Fourth, let’s talk about custody and breastfeeding. No credible legal standard says that mothers should always receive full physical custody simply because they breastfeed. Courts across the U.S. assess custody based on the best interests of the child, which includes bonding, caregiving patterns, and stability—but not exclusively breastfeeding. While breastfeeding has many benefits, those benefits do not inherently outweigh a child’s need for stable relationships with both parents, including fathers, same-sex parents, or adoptive caregivers. Your personal story of adoptive breastfeeding is powerful—but it is not generalizable data, and does not justify excluding fathers or non-biological caregivers from early childhood involvement.

Fifth, the suggestion that “unnatural relationships” are less deserving of equal standing under the law is deeply discriminatory and out of step with both modern psychology and constitutional law. LGBTQ+ parents are raising millions of children across the country—and study after study shows those children do just as well on average, emotionally, socially, and educationally, as their peers.
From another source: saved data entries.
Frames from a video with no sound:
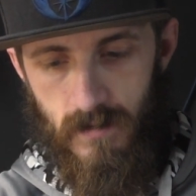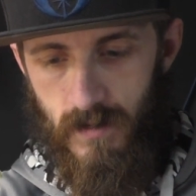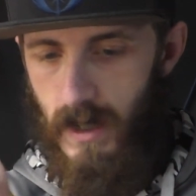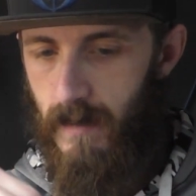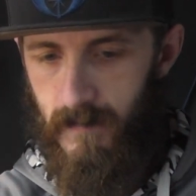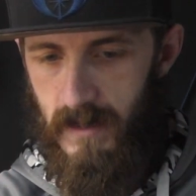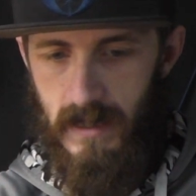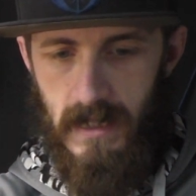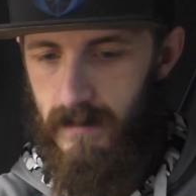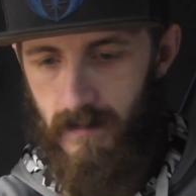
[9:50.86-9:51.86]
And
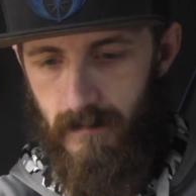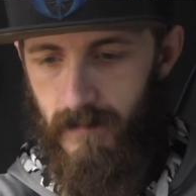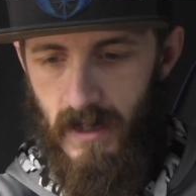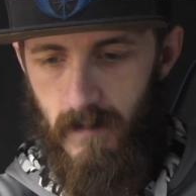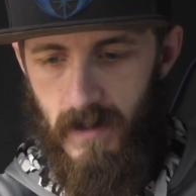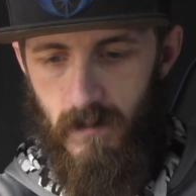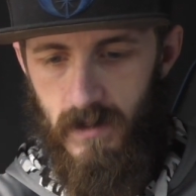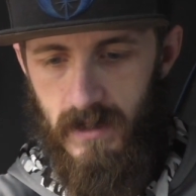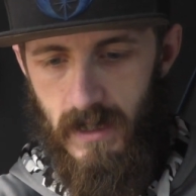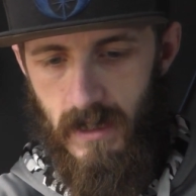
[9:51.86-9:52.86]
that'll be
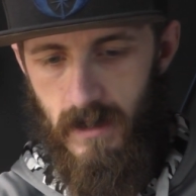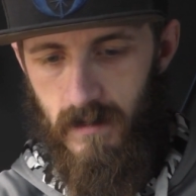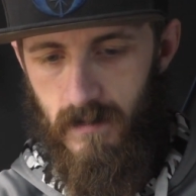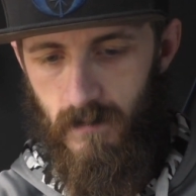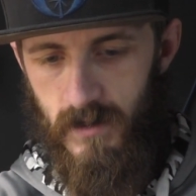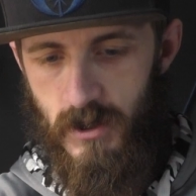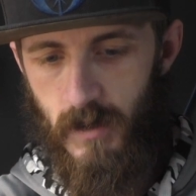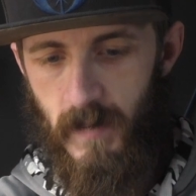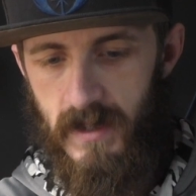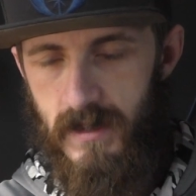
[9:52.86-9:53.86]
with the
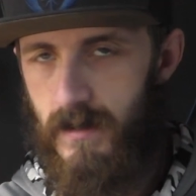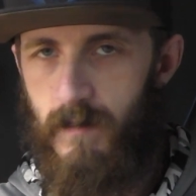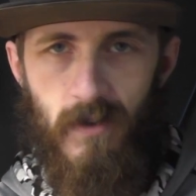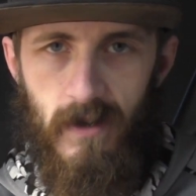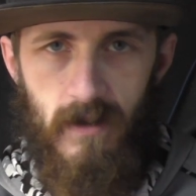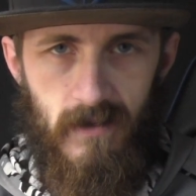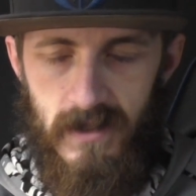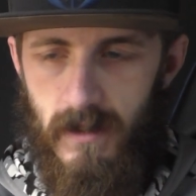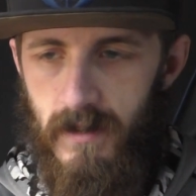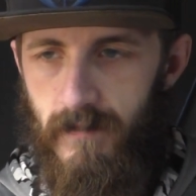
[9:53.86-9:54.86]
jerk baits too. You probably already
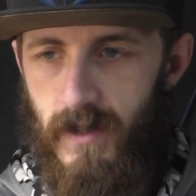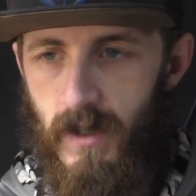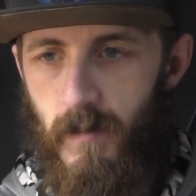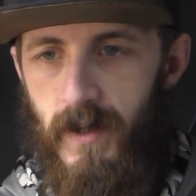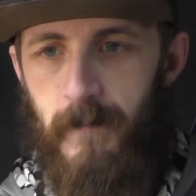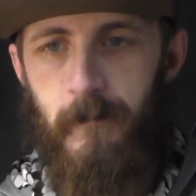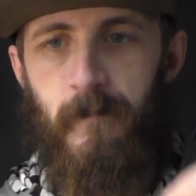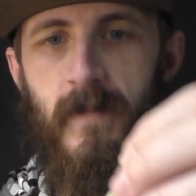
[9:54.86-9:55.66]
saw it in the video, but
If we’re truly concerned about child welfare, we must measure parenting by the love, safety, and commitment in a home—not the gender or orientation of the adults in it.

Finally, your claim that this argument is “anti-woman” ignores the reality that many women, including lesbian mothers, benefit from the same legal protections you want denied to others. Supporting equal custody rights, evidence-based medicine, and pluralistic policy is not anti-woman—it’s pro-child, pro-family, and pro-truth.

We must build policy on facts, not fear. On shared humanity, not selective morality. You may think I have an agenda—but my only “agenda” is fairness, compassion, and fidelity to truth over dogma.